======== Data for this exercise
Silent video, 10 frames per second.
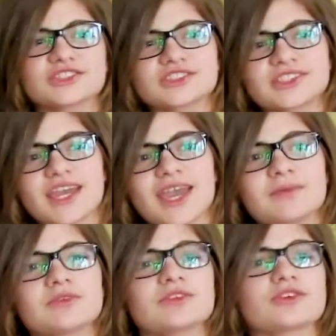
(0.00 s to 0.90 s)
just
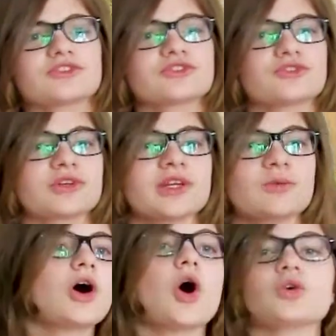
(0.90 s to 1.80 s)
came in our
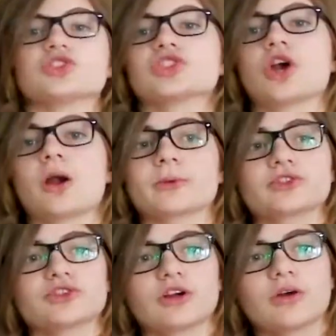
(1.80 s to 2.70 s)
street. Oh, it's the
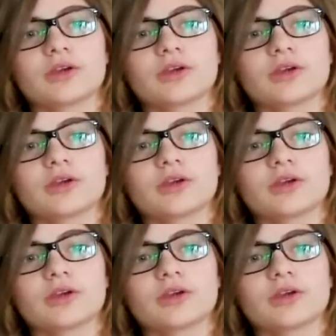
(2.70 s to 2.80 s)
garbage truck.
================
======== Data for this exercise
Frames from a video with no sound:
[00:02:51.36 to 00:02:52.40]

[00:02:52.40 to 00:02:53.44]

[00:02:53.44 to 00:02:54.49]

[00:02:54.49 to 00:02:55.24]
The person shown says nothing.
================
### Problem to work on
Which lines above contain the word "video"? Show each of them.

### Exercise output
Silent video, 10 frames per second.
Frames from a video with no sound:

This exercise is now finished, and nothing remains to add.